El espejismo del poder propio

Al asumir el cargo, la vicepresidenta parece haber sucumbido a un error de diagnóstico político: confundir los votos prestados con el capital propio. Con una gestualidad inexpresiva y sin carisma, Villarruel ha dedicado gran parte de su gestión a construir una agenda paralela, intentando posicionarse por encima de la figura que la encumbró.

Esta estrategia de diferenciación, lejos de mostrar independencia, revela una falta de lealtad institucional que entorpece la marcha del gobierno. Al rodearse de asesores que alimentan su ambición desmedida, ha demostrado que el traje de vicepresidenta le queda holgado, evidenciando un discernimiento limitado sobre las prioridades que el país demanda.

La ironía como arma de fragmentación

El episodio más reciente de esta desconexión es su arremetida —entre líneas— contra el Jefe de Gabinete, Manuel Adorni. En medio de las graves denuncias por presunto enriquecimiento ilícito que salpican al funcionario, Villarruel optó por un humorismo de redes sociales que roza la provocación interna.

  • El contexto: La declaración judicial sobre remodelaciones suntuosas en la propiedad de Adorni, que incluyen la ya famosa “cascada”.

  • La “gracia” de la Vice: Su respuesta a una seguidora deseándole una “cascada de éxitos”.

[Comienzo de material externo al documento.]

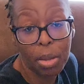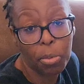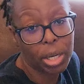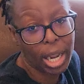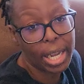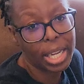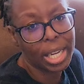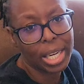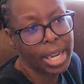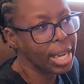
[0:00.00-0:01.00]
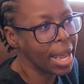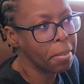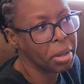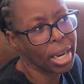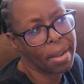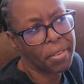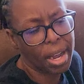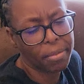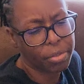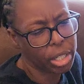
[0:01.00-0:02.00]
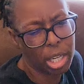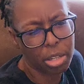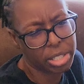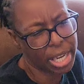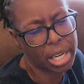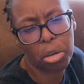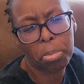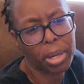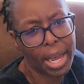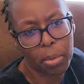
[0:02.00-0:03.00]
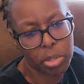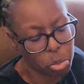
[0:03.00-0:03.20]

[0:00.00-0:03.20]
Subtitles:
he would like it, and they came in like 5 different colors. I know black was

Este juego de palabras no es una muestra de ingenio, sino un dardo venenoso disparado desde el corazón mismo del Ejecutivo. Al burlarse de las debilidades éticas de sus propios compañeros de gabinete, Villarruel no solo se aleja del gobierno, sino que dinamita los puentes de confianza necesarios para la gobernabilidad.

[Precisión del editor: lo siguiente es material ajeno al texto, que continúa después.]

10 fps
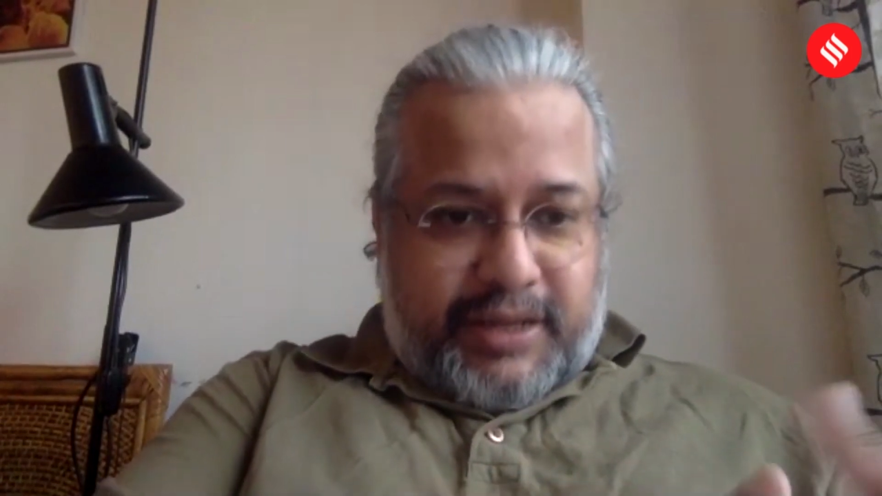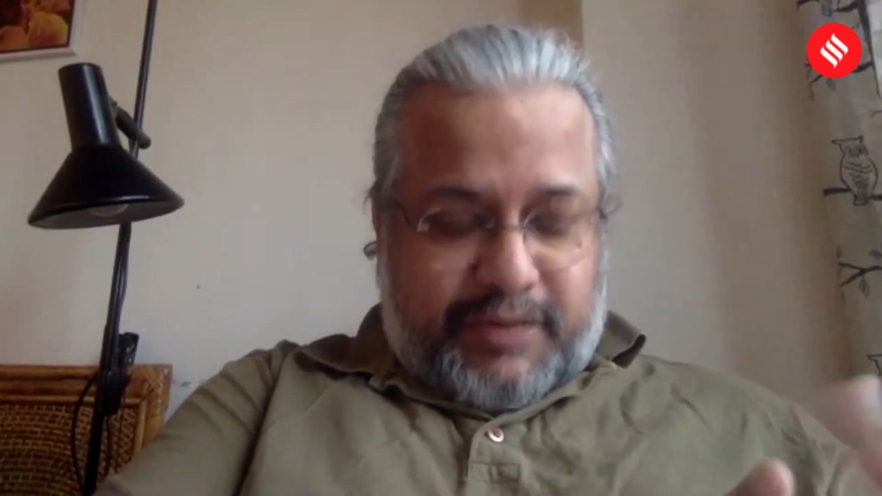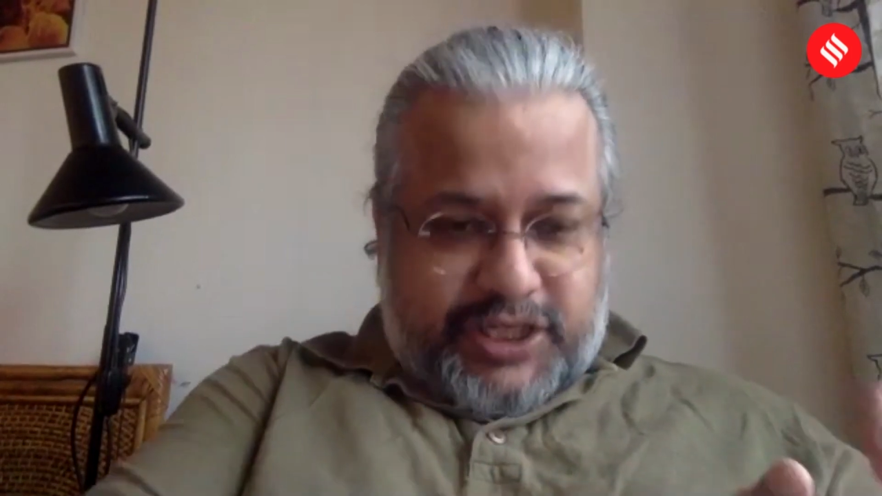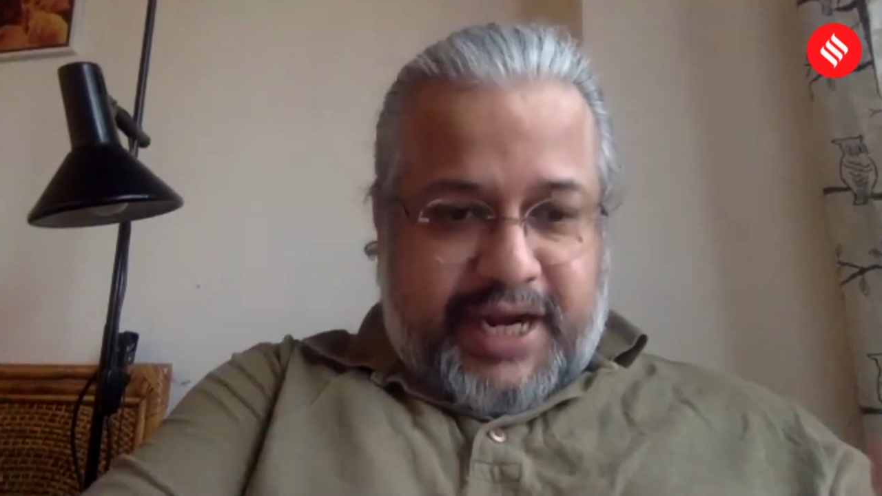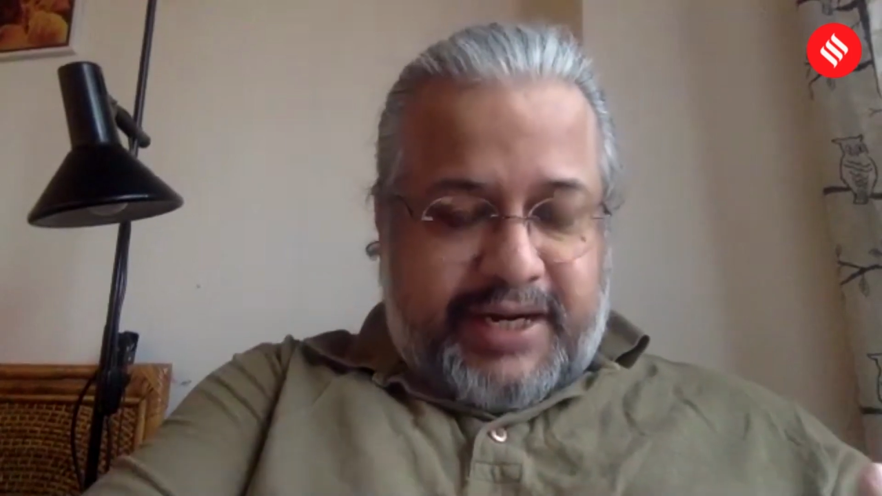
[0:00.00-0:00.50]

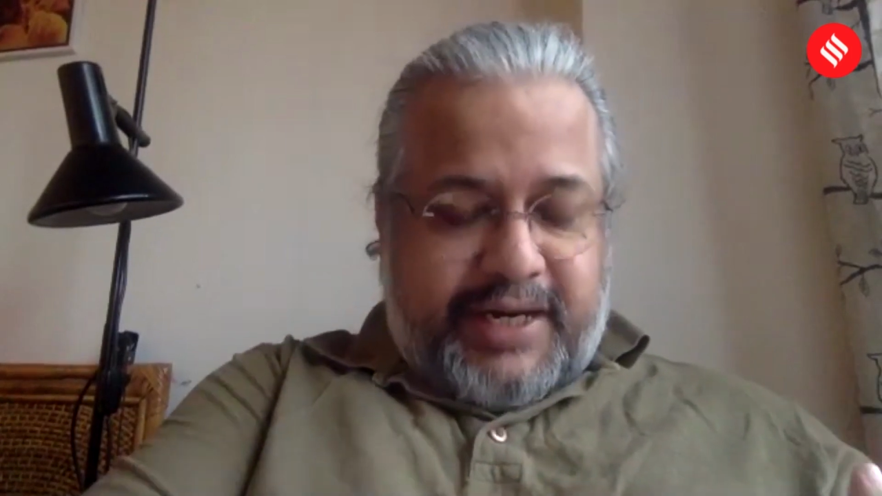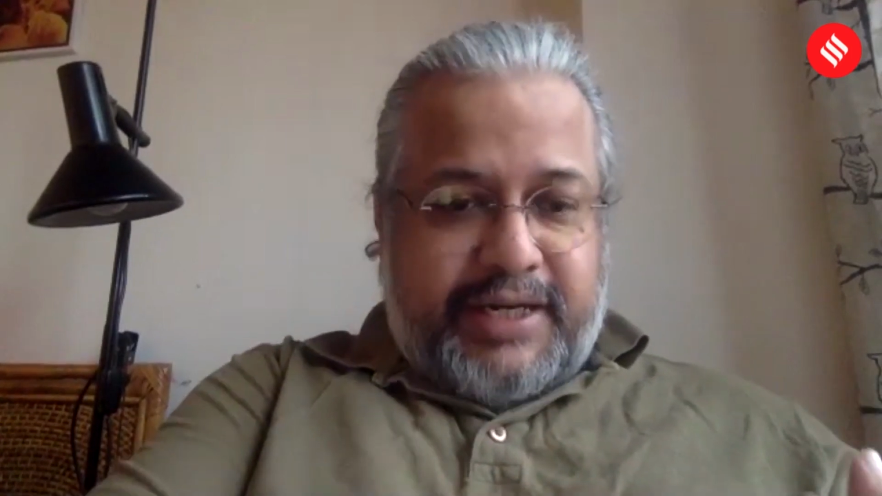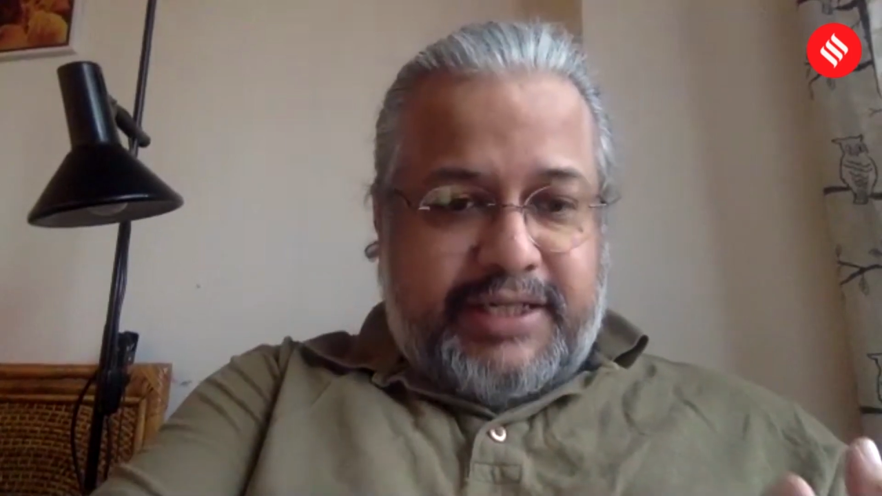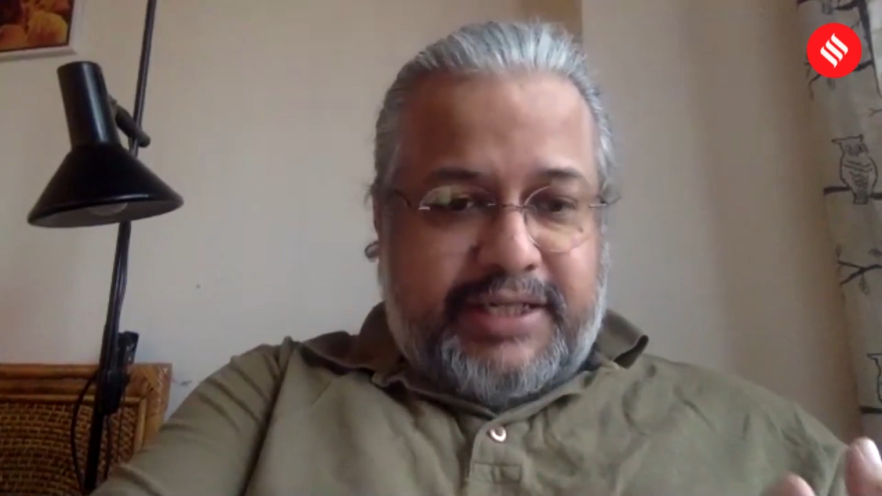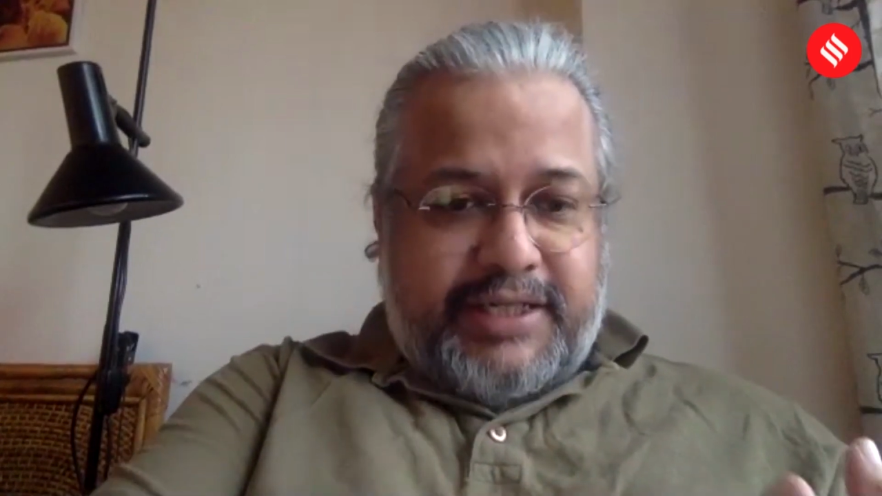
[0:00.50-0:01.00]
which ended
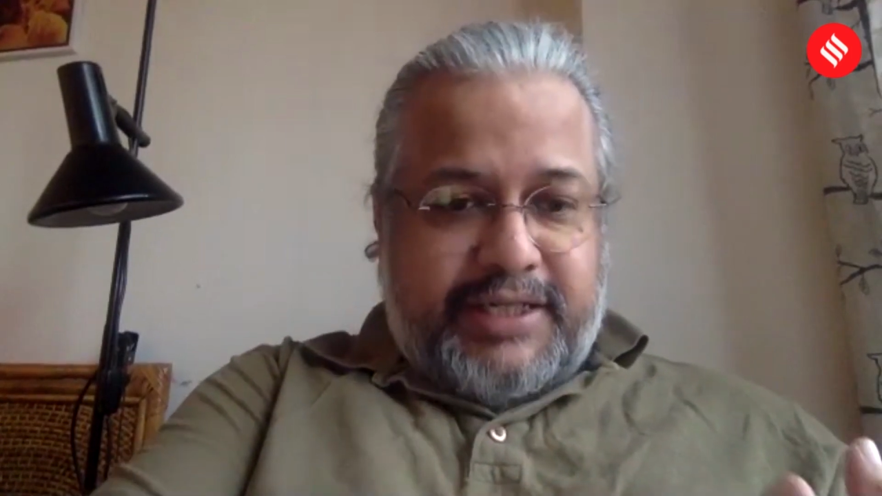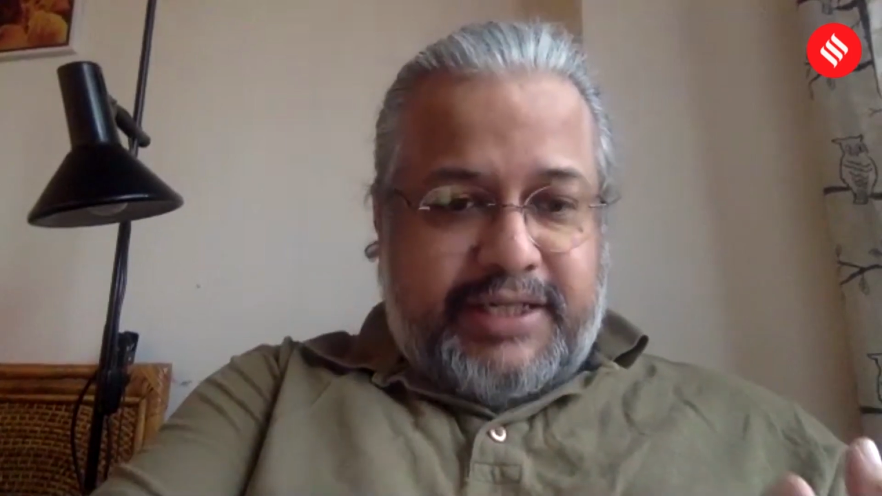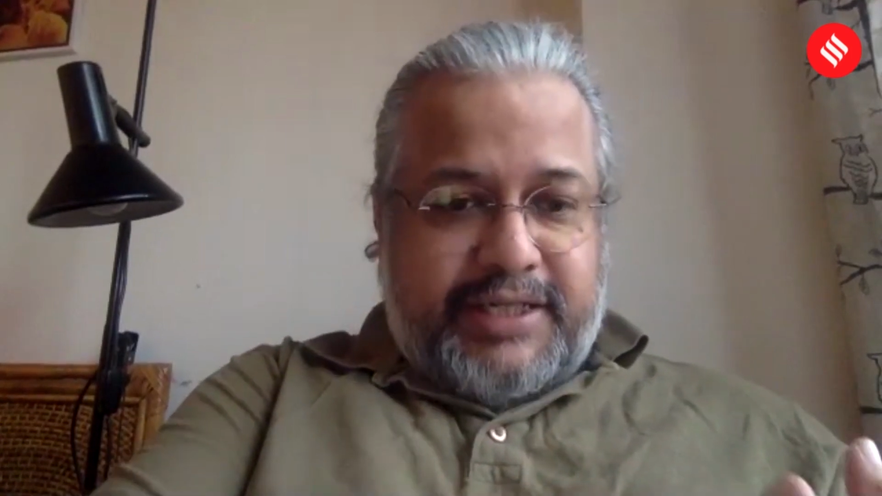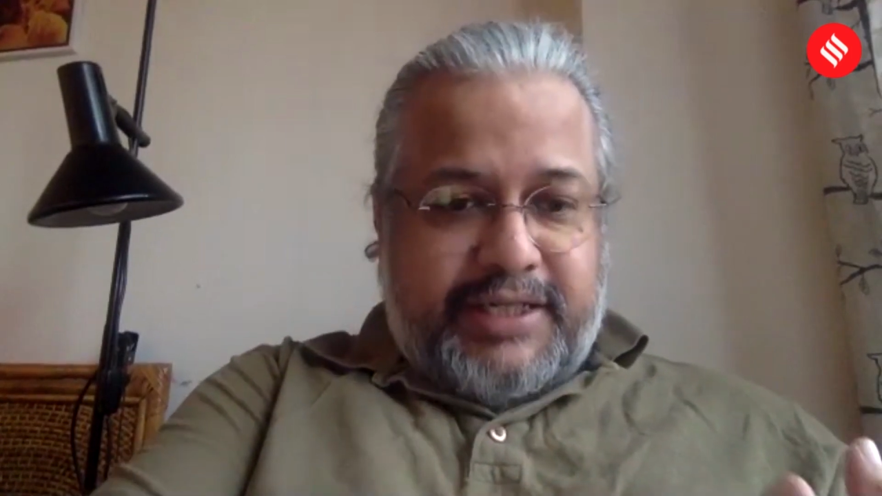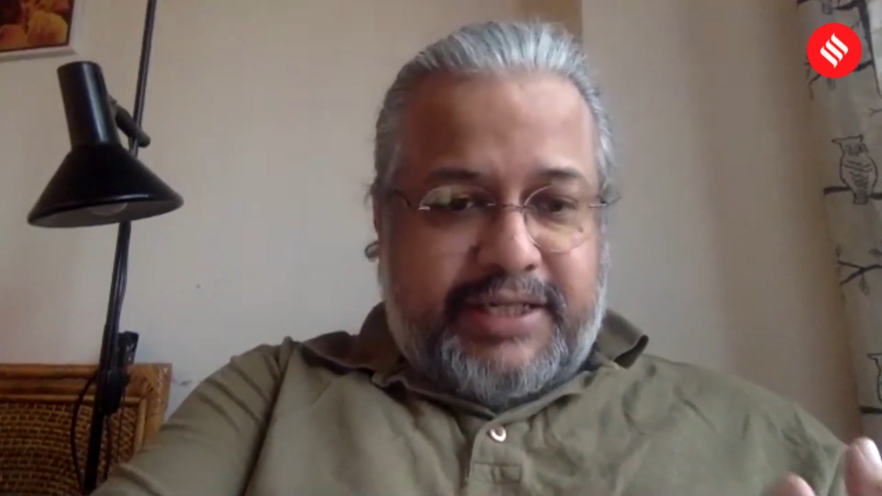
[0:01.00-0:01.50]
in
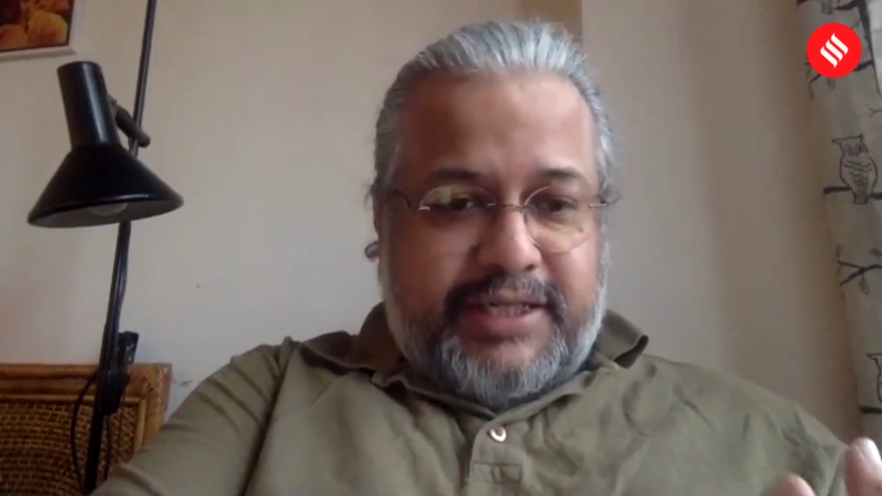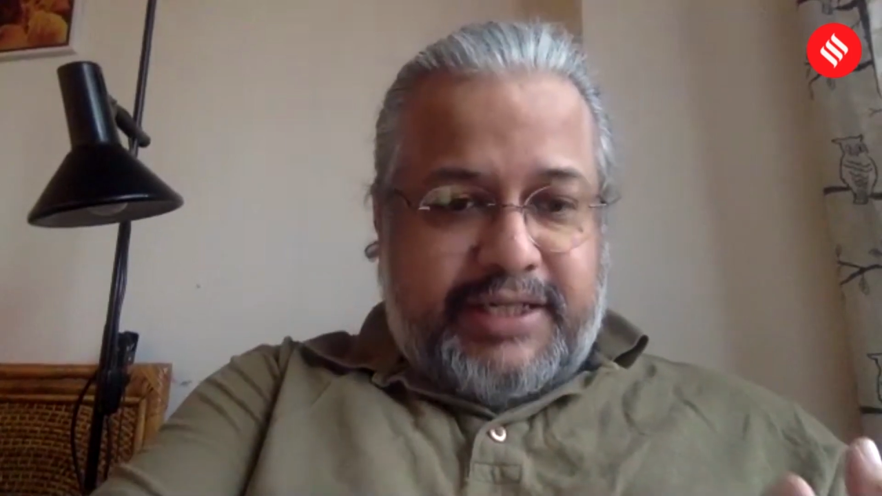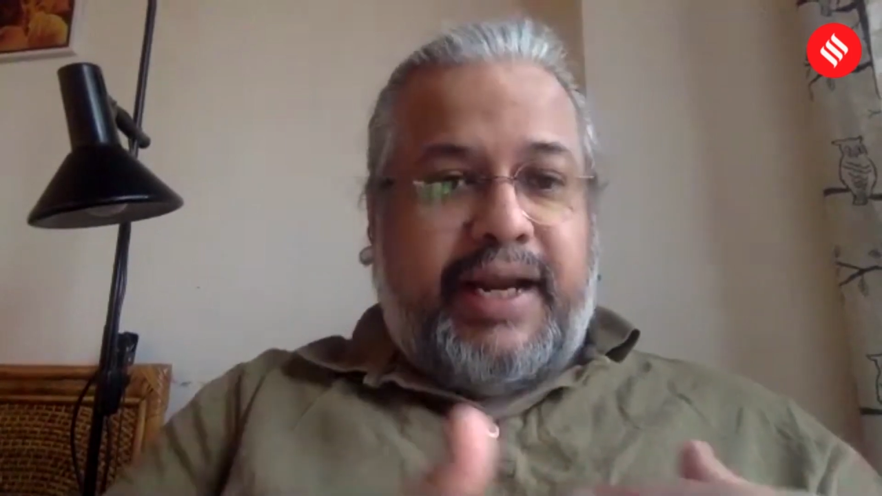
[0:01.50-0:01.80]
September,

Hacia el inevitable ostracismo

La historia política suele ser implacable con quienes muerden la mano que los alimentó sin haber construido una base social propia. Villarruel parece no comprender que el electorado que votó a la Libertad Avanza buscaba soluciones, no internas palaciegas ni sarcasmos en X (ex Twitter).

Su futuro político se perfila hoy como un sendero estrecho que termina en el fin de su mandato. Sin el amparo de la estructura de Milei y con una imagen que se desgasta entre la indiferencia y el rechazo, el ostracismo aparece como el destino final para una funcionaria que creyó ser la protagonista de una historia en la que solo era una actriz de reparto.